ABOUT THIS TASK: Set down the lines below, exactly, starting at the one that contains "[10:17.23-10:17.73]" and stopping at the last line, inclusive. Omit pictures.
____________________
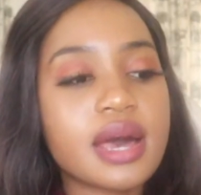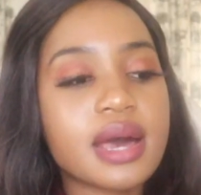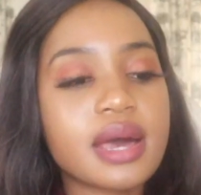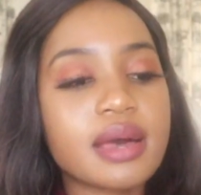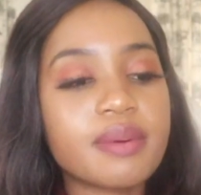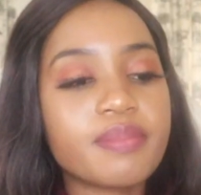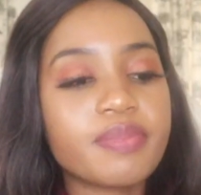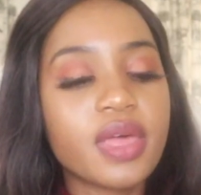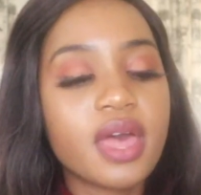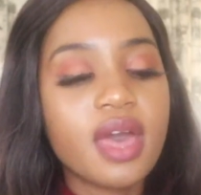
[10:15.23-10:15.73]

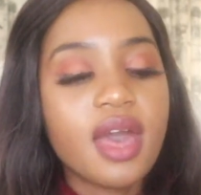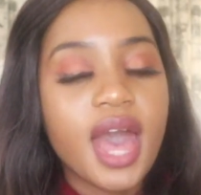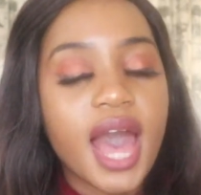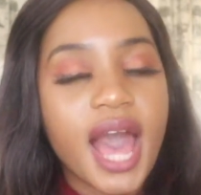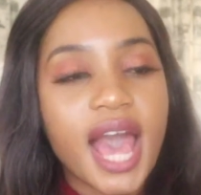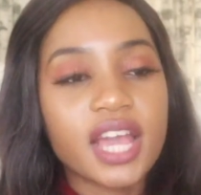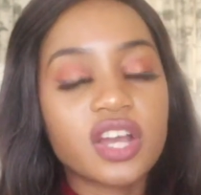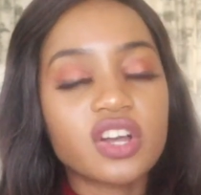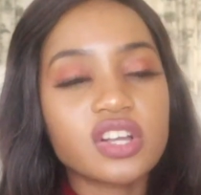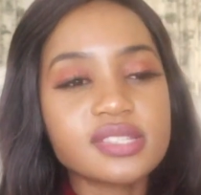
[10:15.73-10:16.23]
Um,
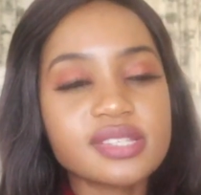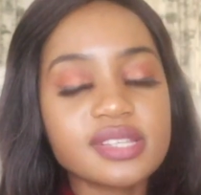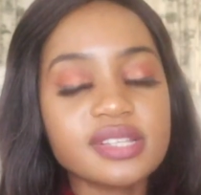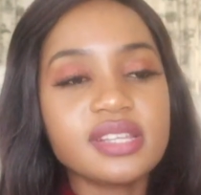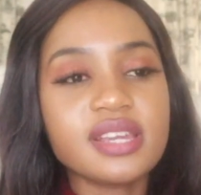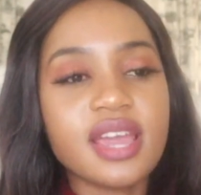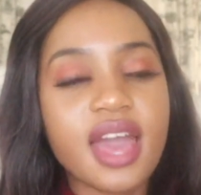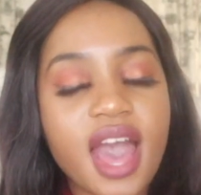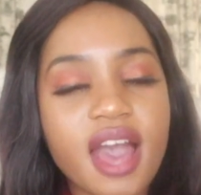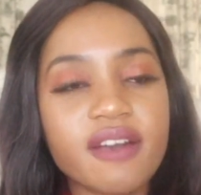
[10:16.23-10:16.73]
I
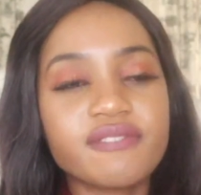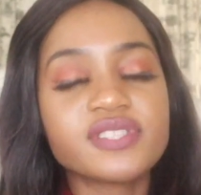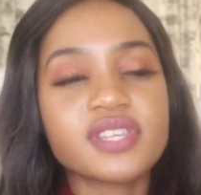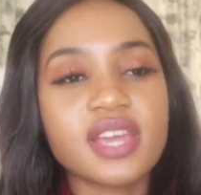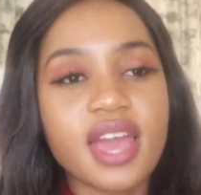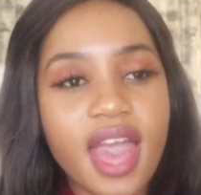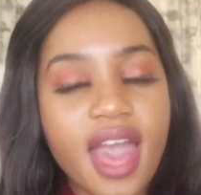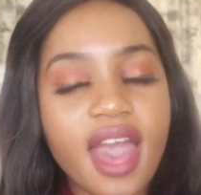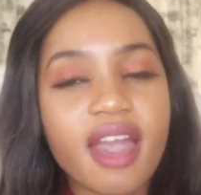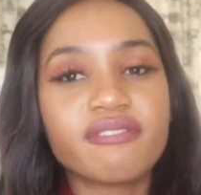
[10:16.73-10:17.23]
constantly have
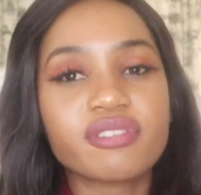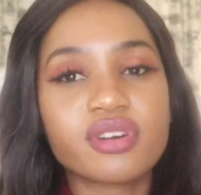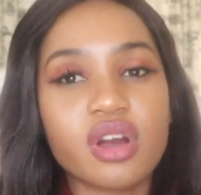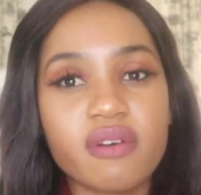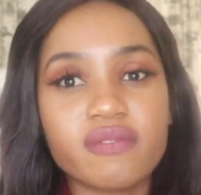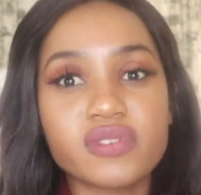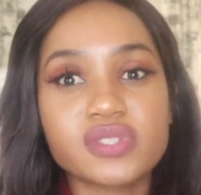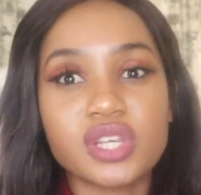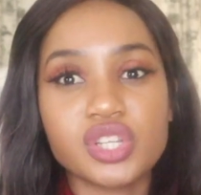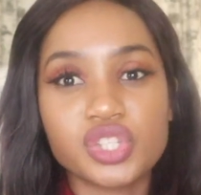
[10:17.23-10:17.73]
to have
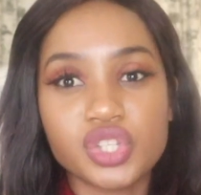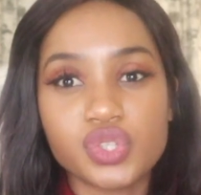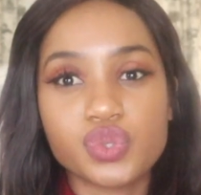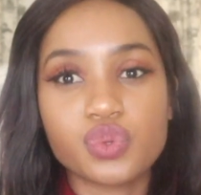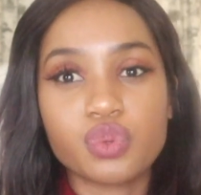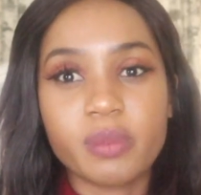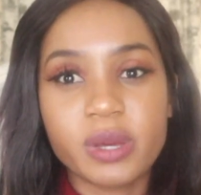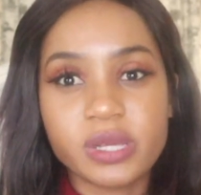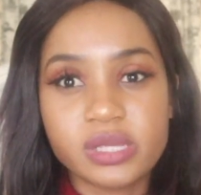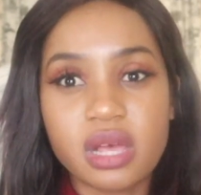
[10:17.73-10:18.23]

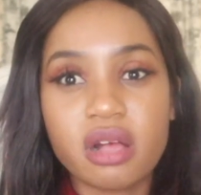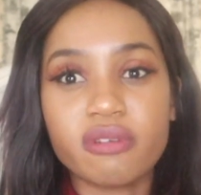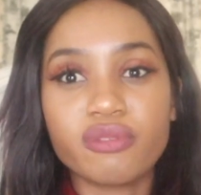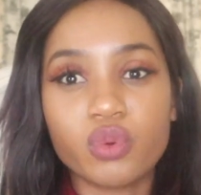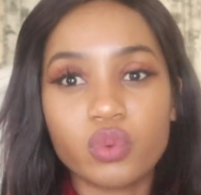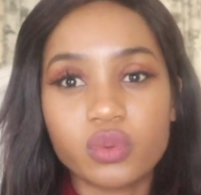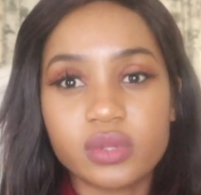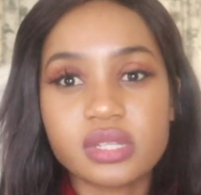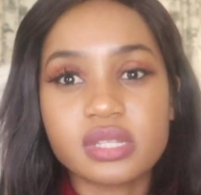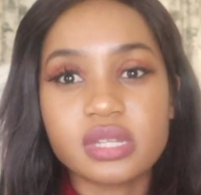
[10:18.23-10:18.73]
conversations with myself
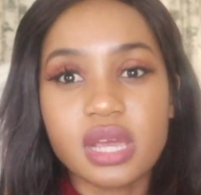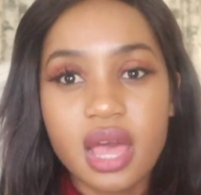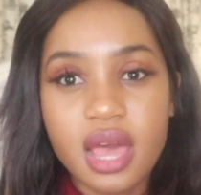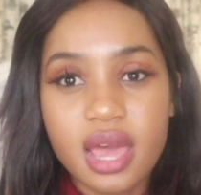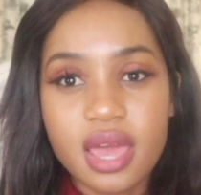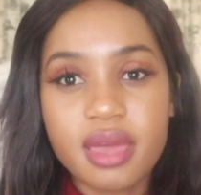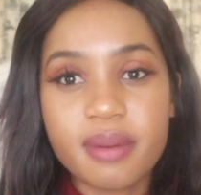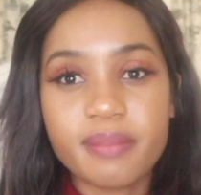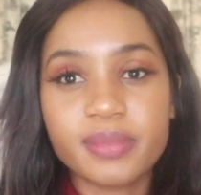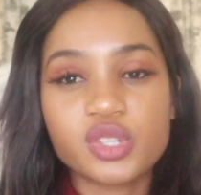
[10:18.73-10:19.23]
all the
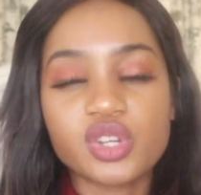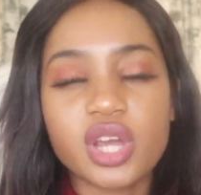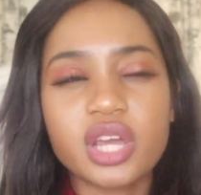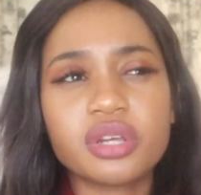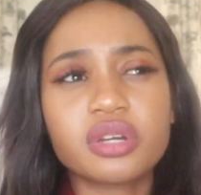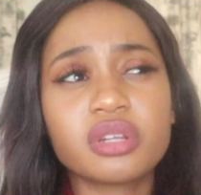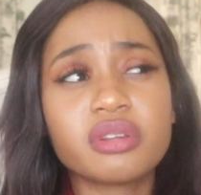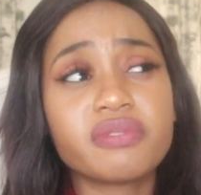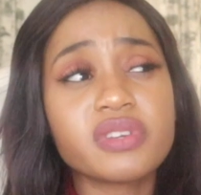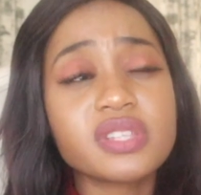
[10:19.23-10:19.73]
time,
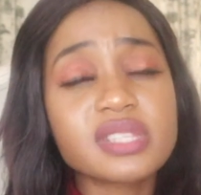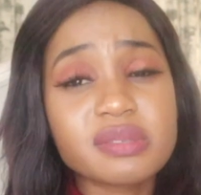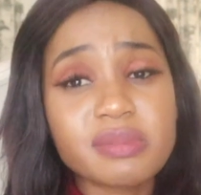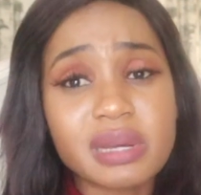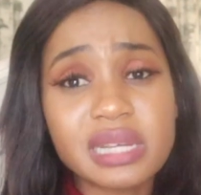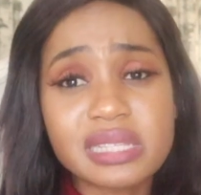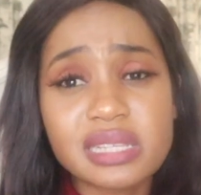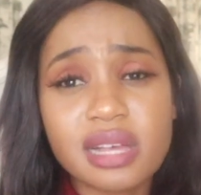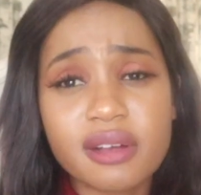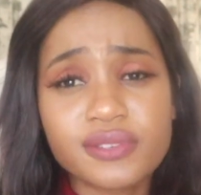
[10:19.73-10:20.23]
trying to convince
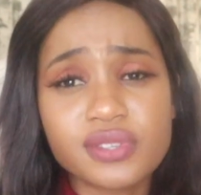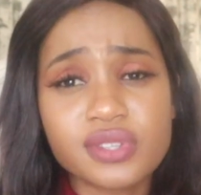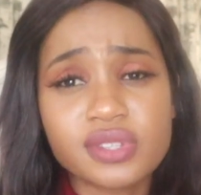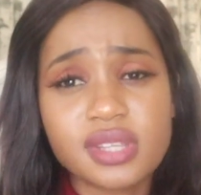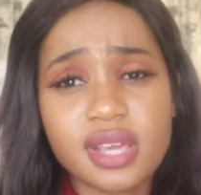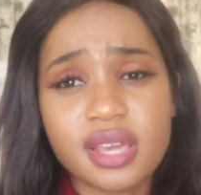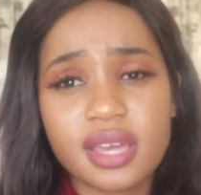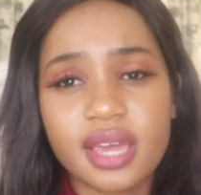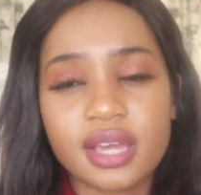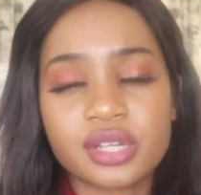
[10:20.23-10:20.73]
myself to
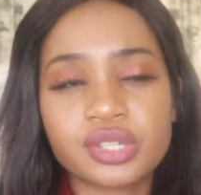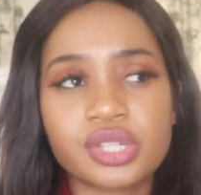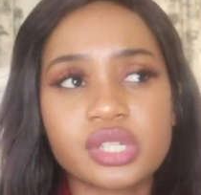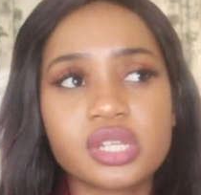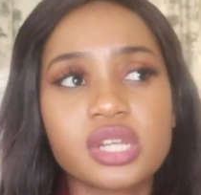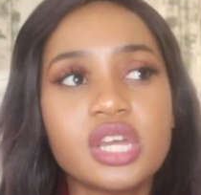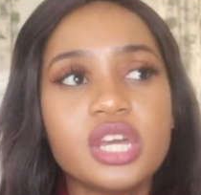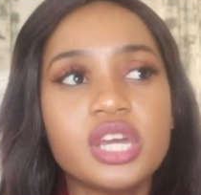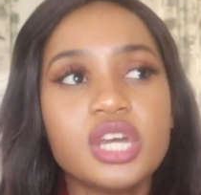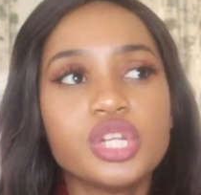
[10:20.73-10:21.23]
take
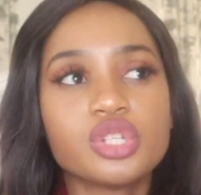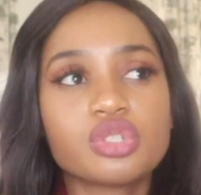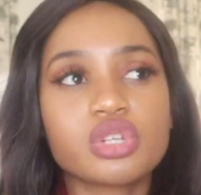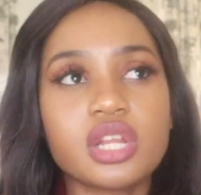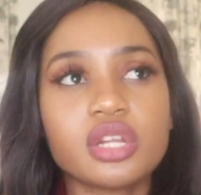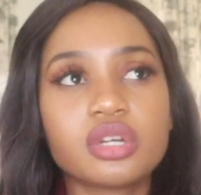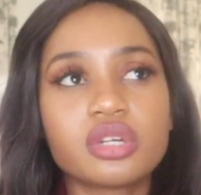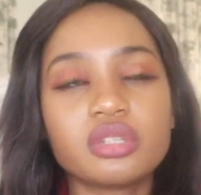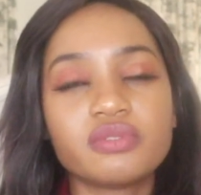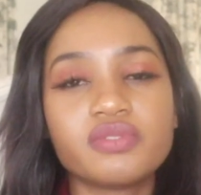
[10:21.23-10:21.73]
action,
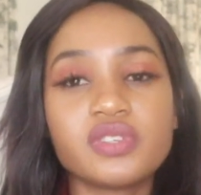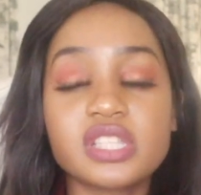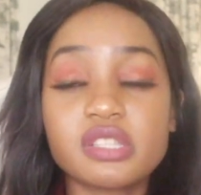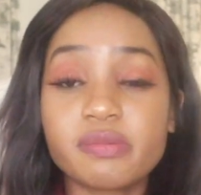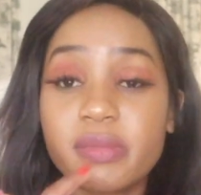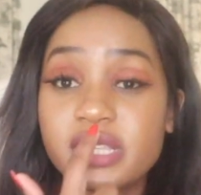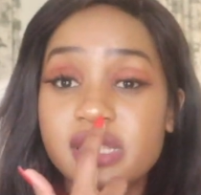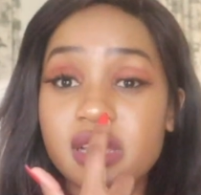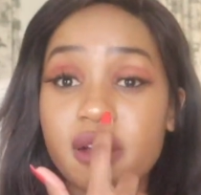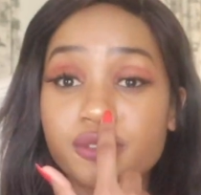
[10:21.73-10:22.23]
trying to
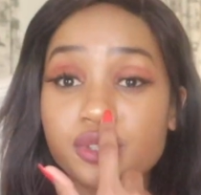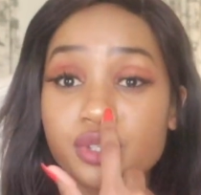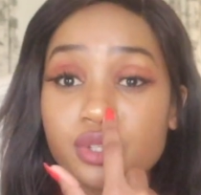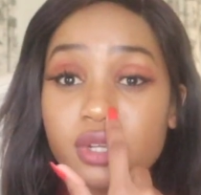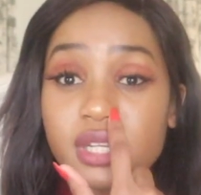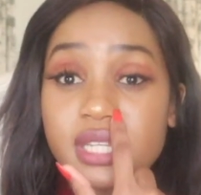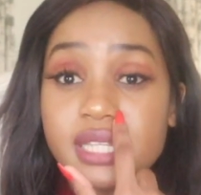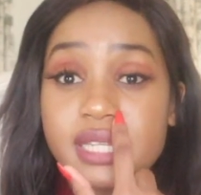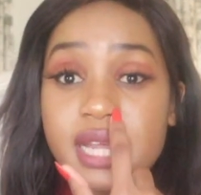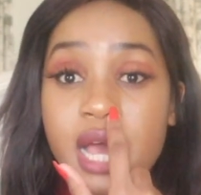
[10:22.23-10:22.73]
convince myself to
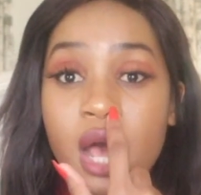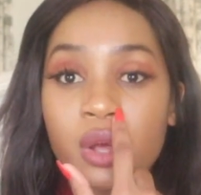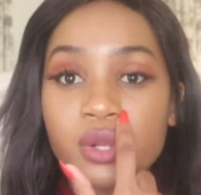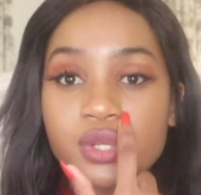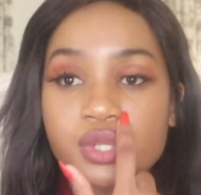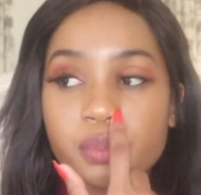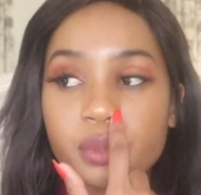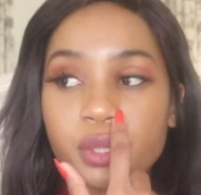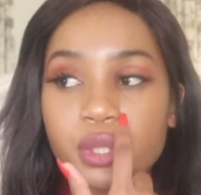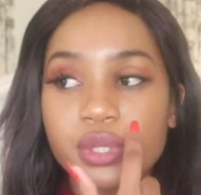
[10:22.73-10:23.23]
not
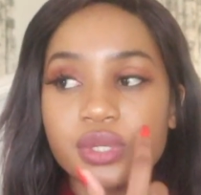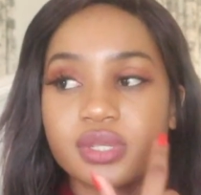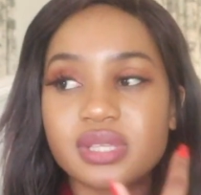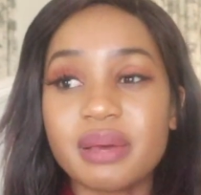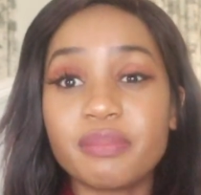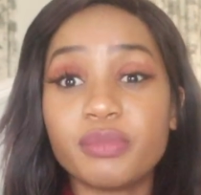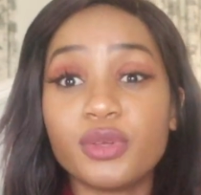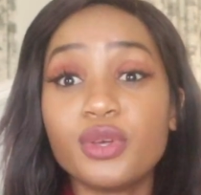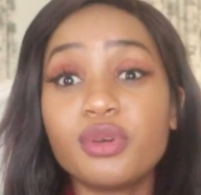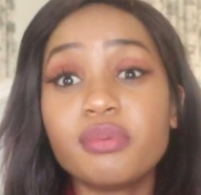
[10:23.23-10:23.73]
doubt because
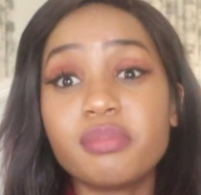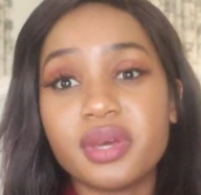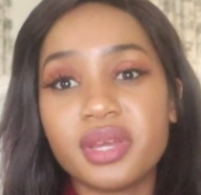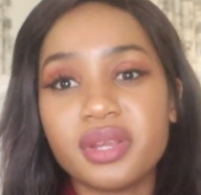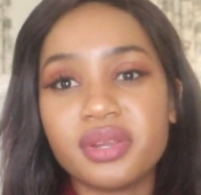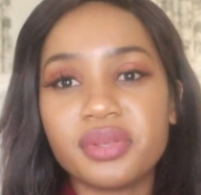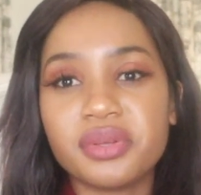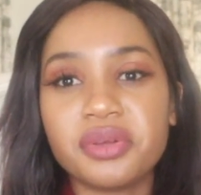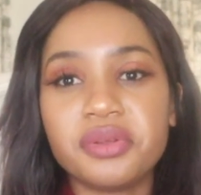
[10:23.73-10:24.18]
I'm human.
____________________
RESULT OF THE TASK:
[10:17.23-10:17.73]
to have
[10:17.73-10:18.23]

[10:18.23-10:18.73]
conversations with myself
[10:18.73-10:19.23]
all the
[10:19.23-10:19.73]
time,
[10:19.73-10:20.23]
trying to convince
[10:20.23-10:20.73]
myself to
[10:20.73-10:21.23]
take
[10:21.23-10:21.73]
action,
[10:21.73-10:22.23]
trying to
[10:22.23-10:22.73]
convince myself to
[10:22.73-10:23.23]
not
[10:23.23-10:23.73]
doubt because
[10:23.73-10:24.18]
I'm human.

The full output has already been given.